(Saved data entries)
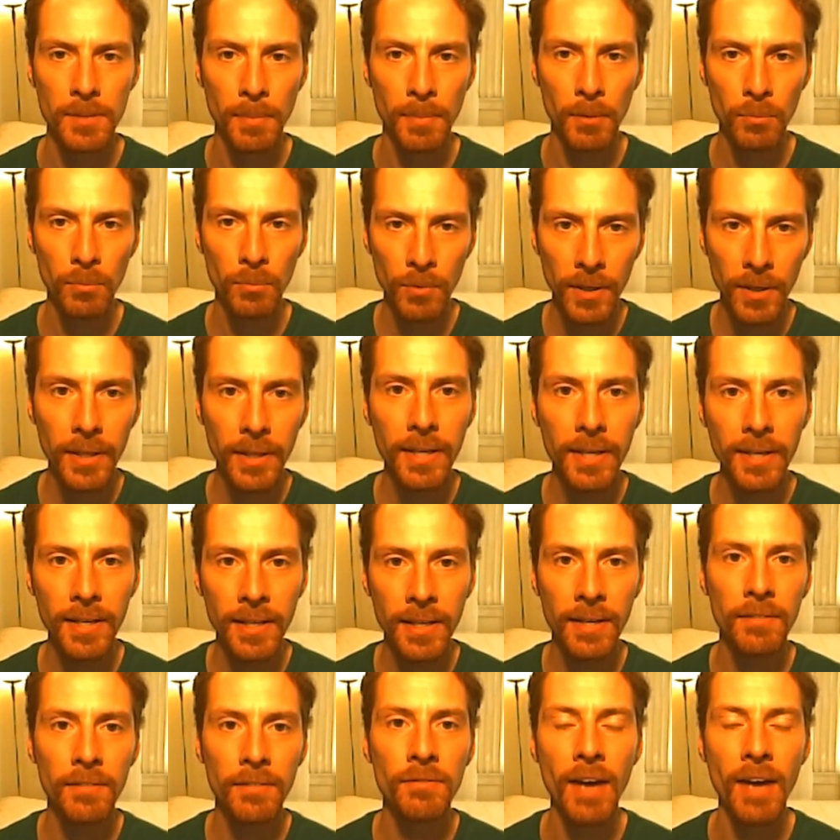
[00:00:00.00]
but really
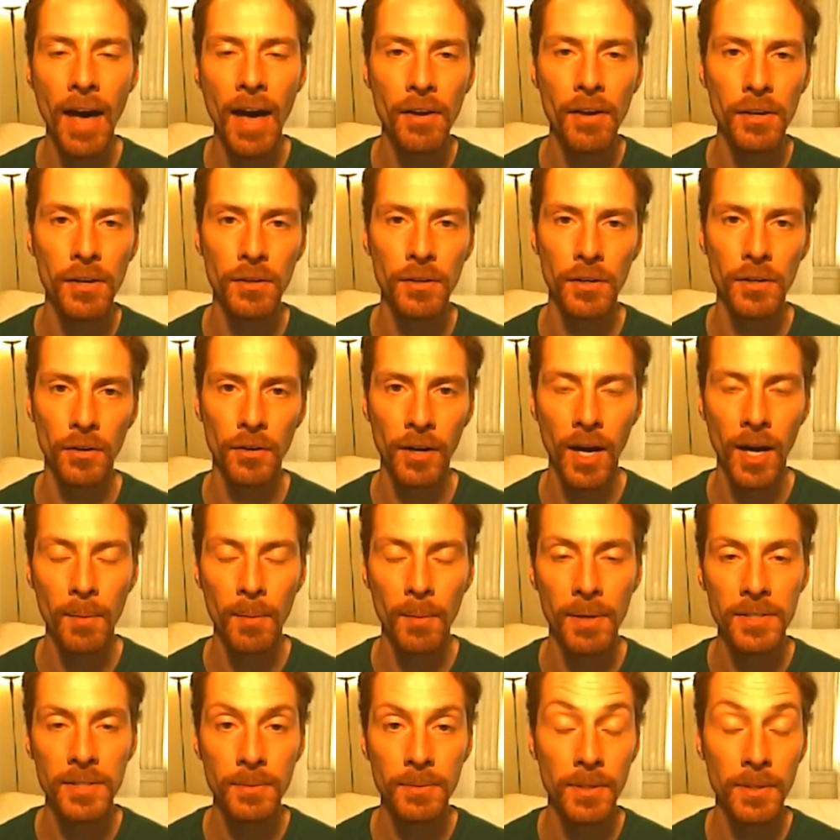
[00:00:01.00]
give value to your
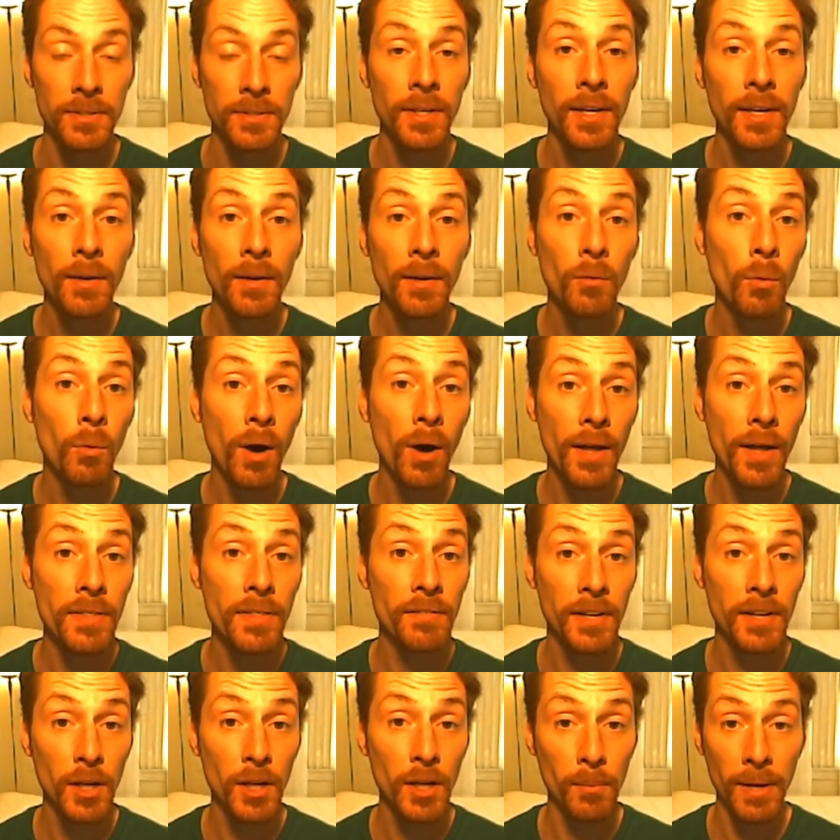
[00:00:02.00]
comments, because one,
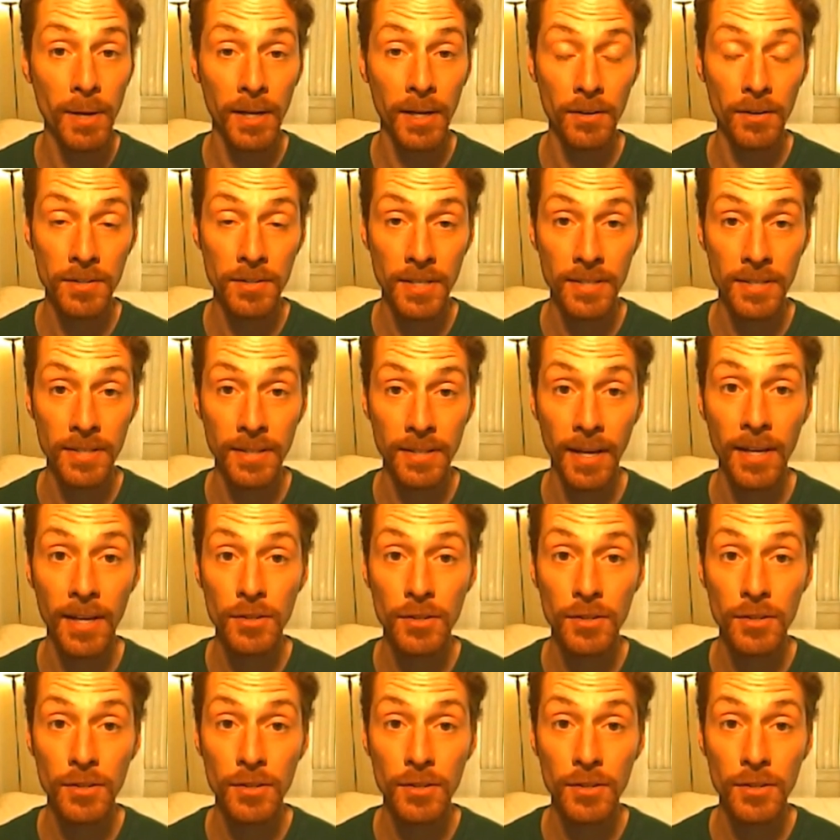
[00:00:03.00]
the video maker sees it,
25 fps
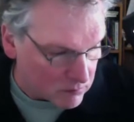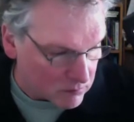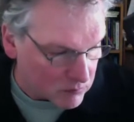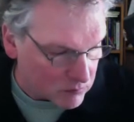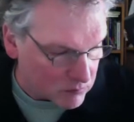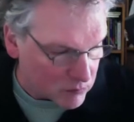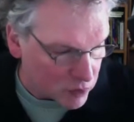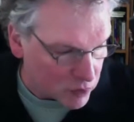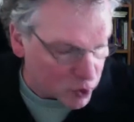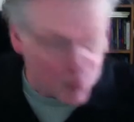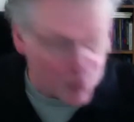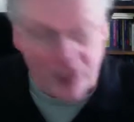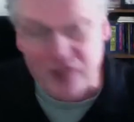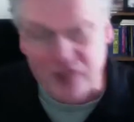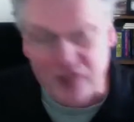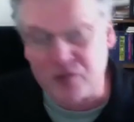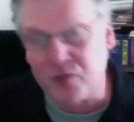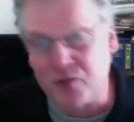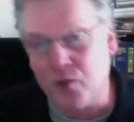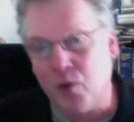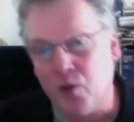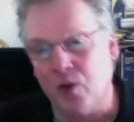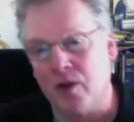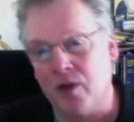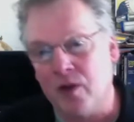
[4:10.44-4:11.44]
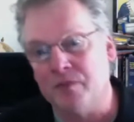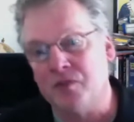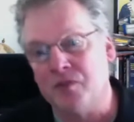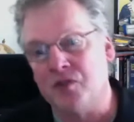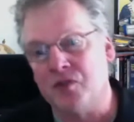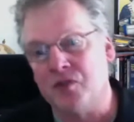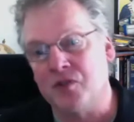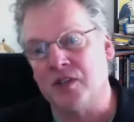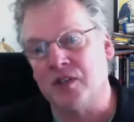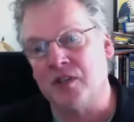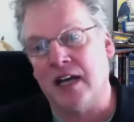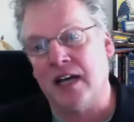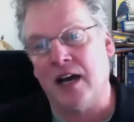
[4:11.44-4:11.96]

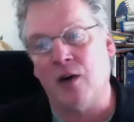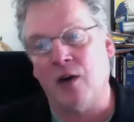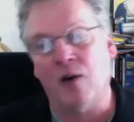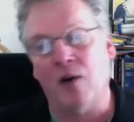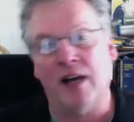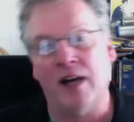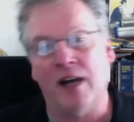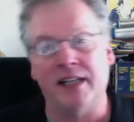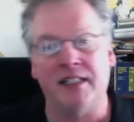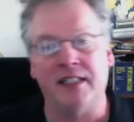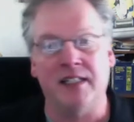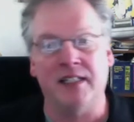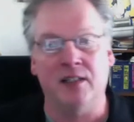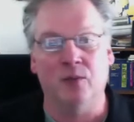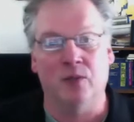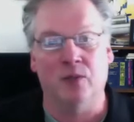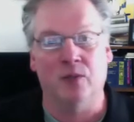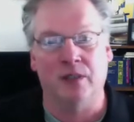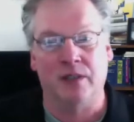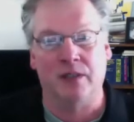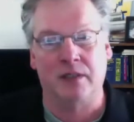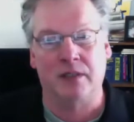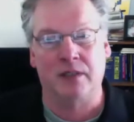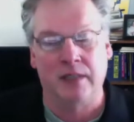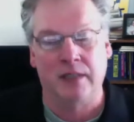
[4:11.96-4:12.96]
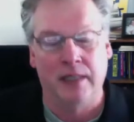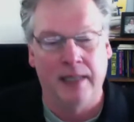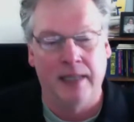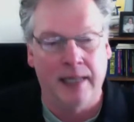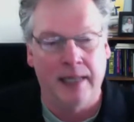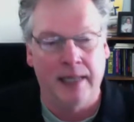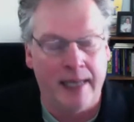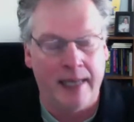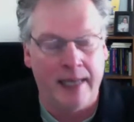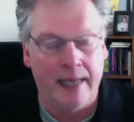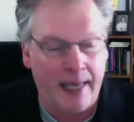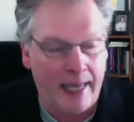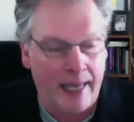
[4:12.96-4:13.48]
transforms how IT works,
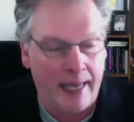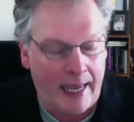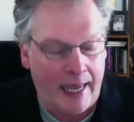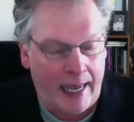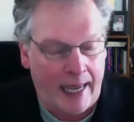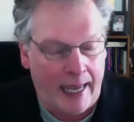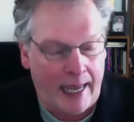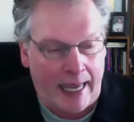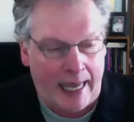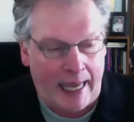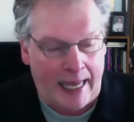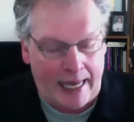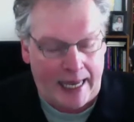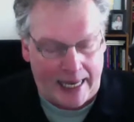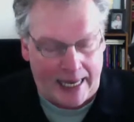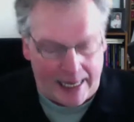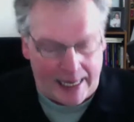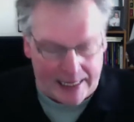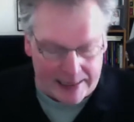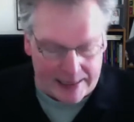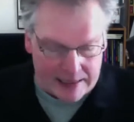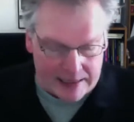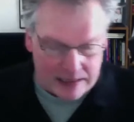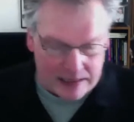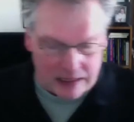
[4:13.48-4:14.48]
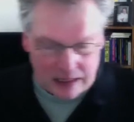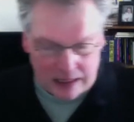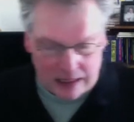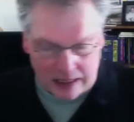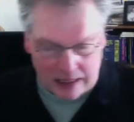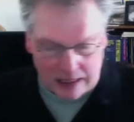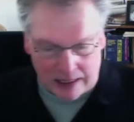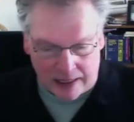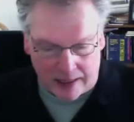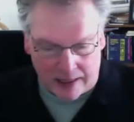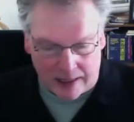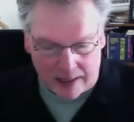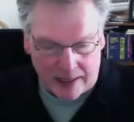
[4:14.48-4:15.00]
and
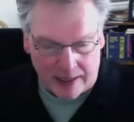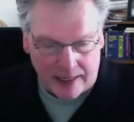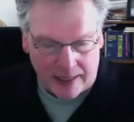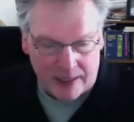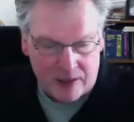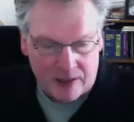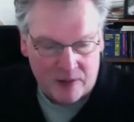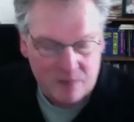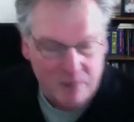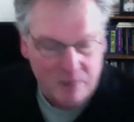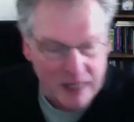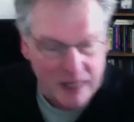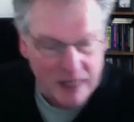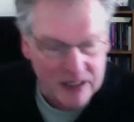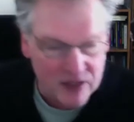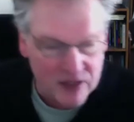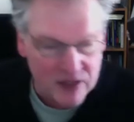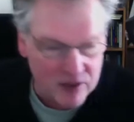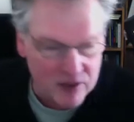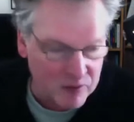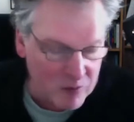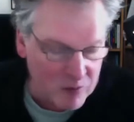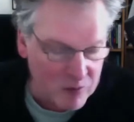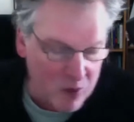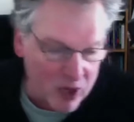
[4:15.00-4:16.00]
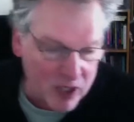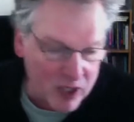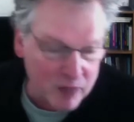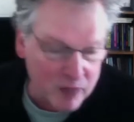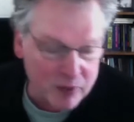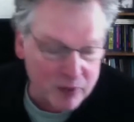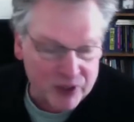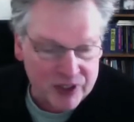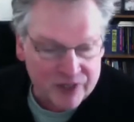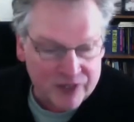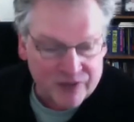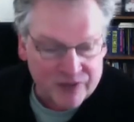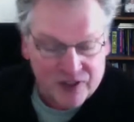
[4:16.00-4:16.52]
it makes a remarkable
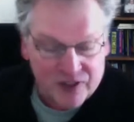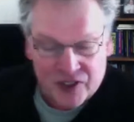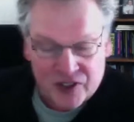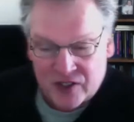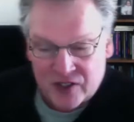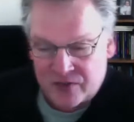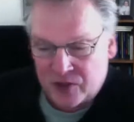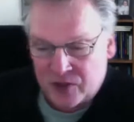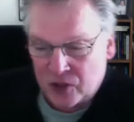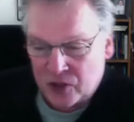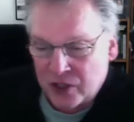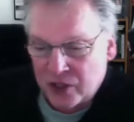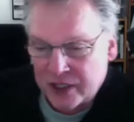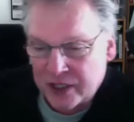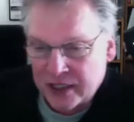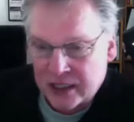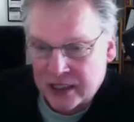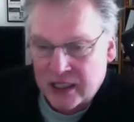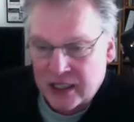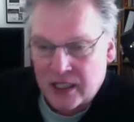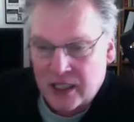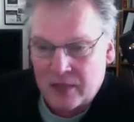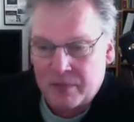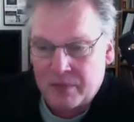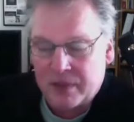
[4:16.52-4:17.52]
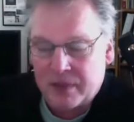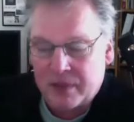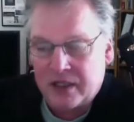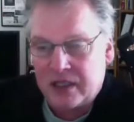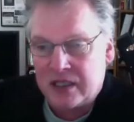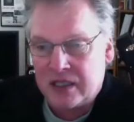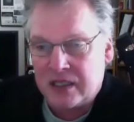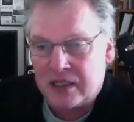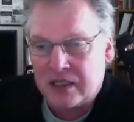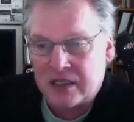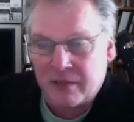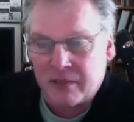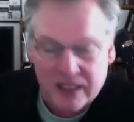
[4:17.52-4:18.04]
difference. If you look at
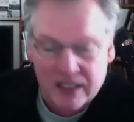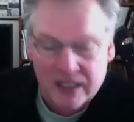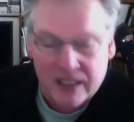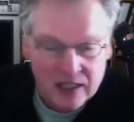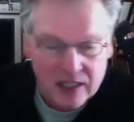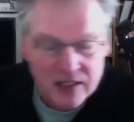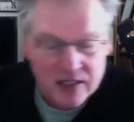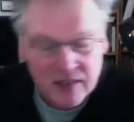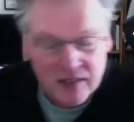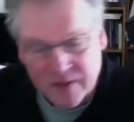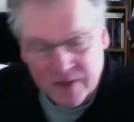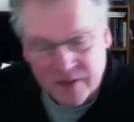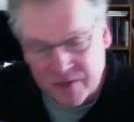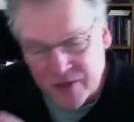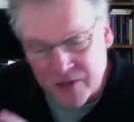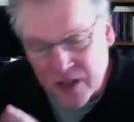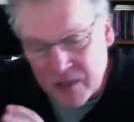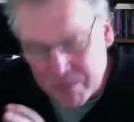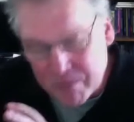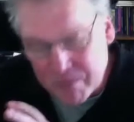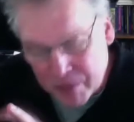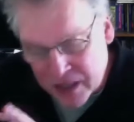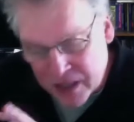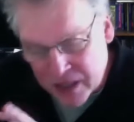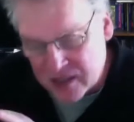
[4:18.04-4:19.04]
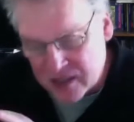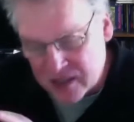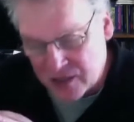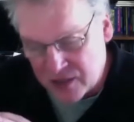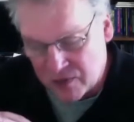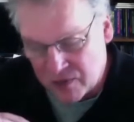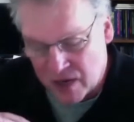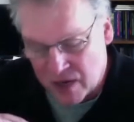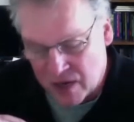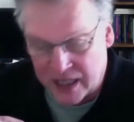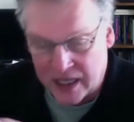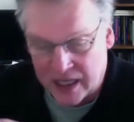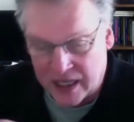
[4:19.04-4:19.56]
companies, I mean, it's very buzzy
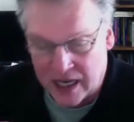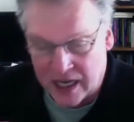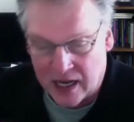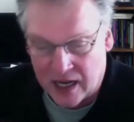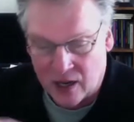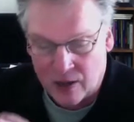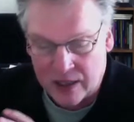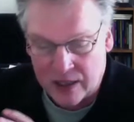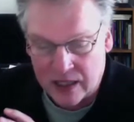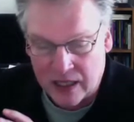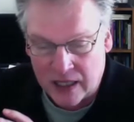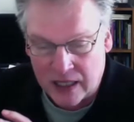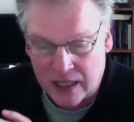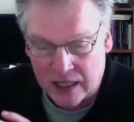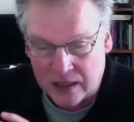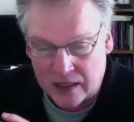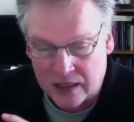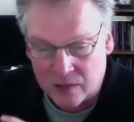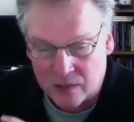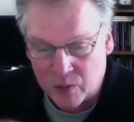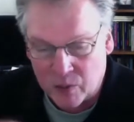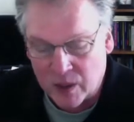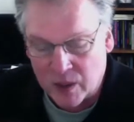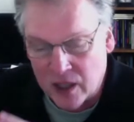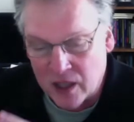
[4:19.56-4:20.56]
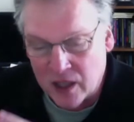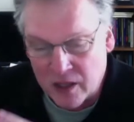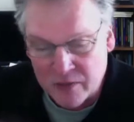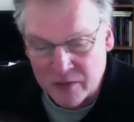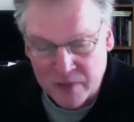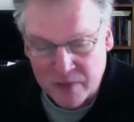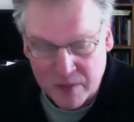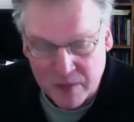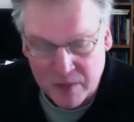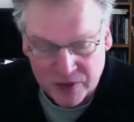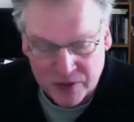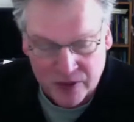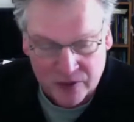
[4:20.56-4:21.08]
right now, and what a lot of
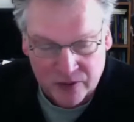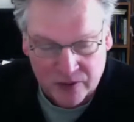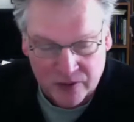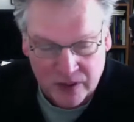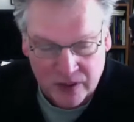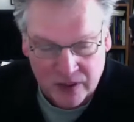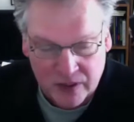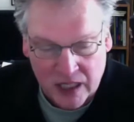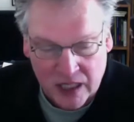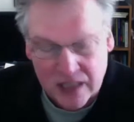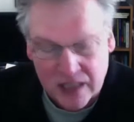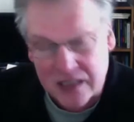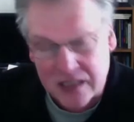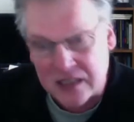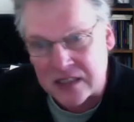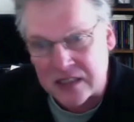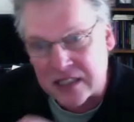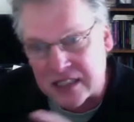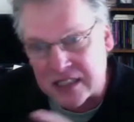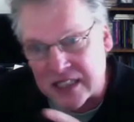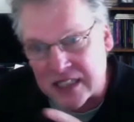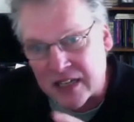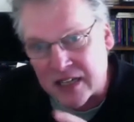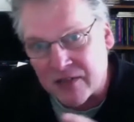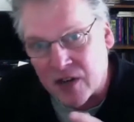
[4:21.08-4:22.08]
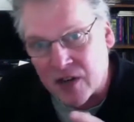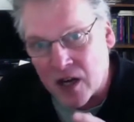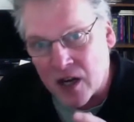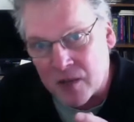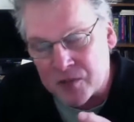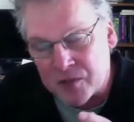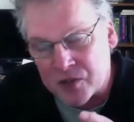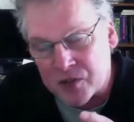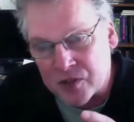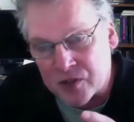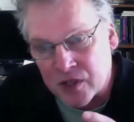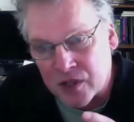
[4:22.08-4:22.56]
people don't realize is that DevOps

To do: Set each line of the records down exactly, leaving every picture out.

Answer to the problem:
[00:00:00.00]
but really
[00:00:01.00]
give value to your
[00:00:02.00]
comments, because one,
[00:00:03.00]
the video maker sees it,
25 fps
[4:10.44-4:11.44]
[4:11.44-4:11.96]

[4:11.96-4:12.96]
[4:12.96-4:13.48]
transforms how IT works,
[4:13.48-4:14.48]
[4:14.48-4:15.00]
and
[4:15.00-4:16.00]
[4:16.00-4:16.52]
it makes a remarkable
[4:16.52-4:17.52]
[4:17.52-4:18.04]
difference. If you look at
[4:18.04-4:19.04]
[4:19.04-4:19.56]
companies, I mean, it's very buzzy
[4:19.56-4:20.56]
[4:20.56-4:21.08]
right now, and what a lot of
[4:21.08-4:22.08]
[4:22.08-4:22.56]
people don't realize is that DevOps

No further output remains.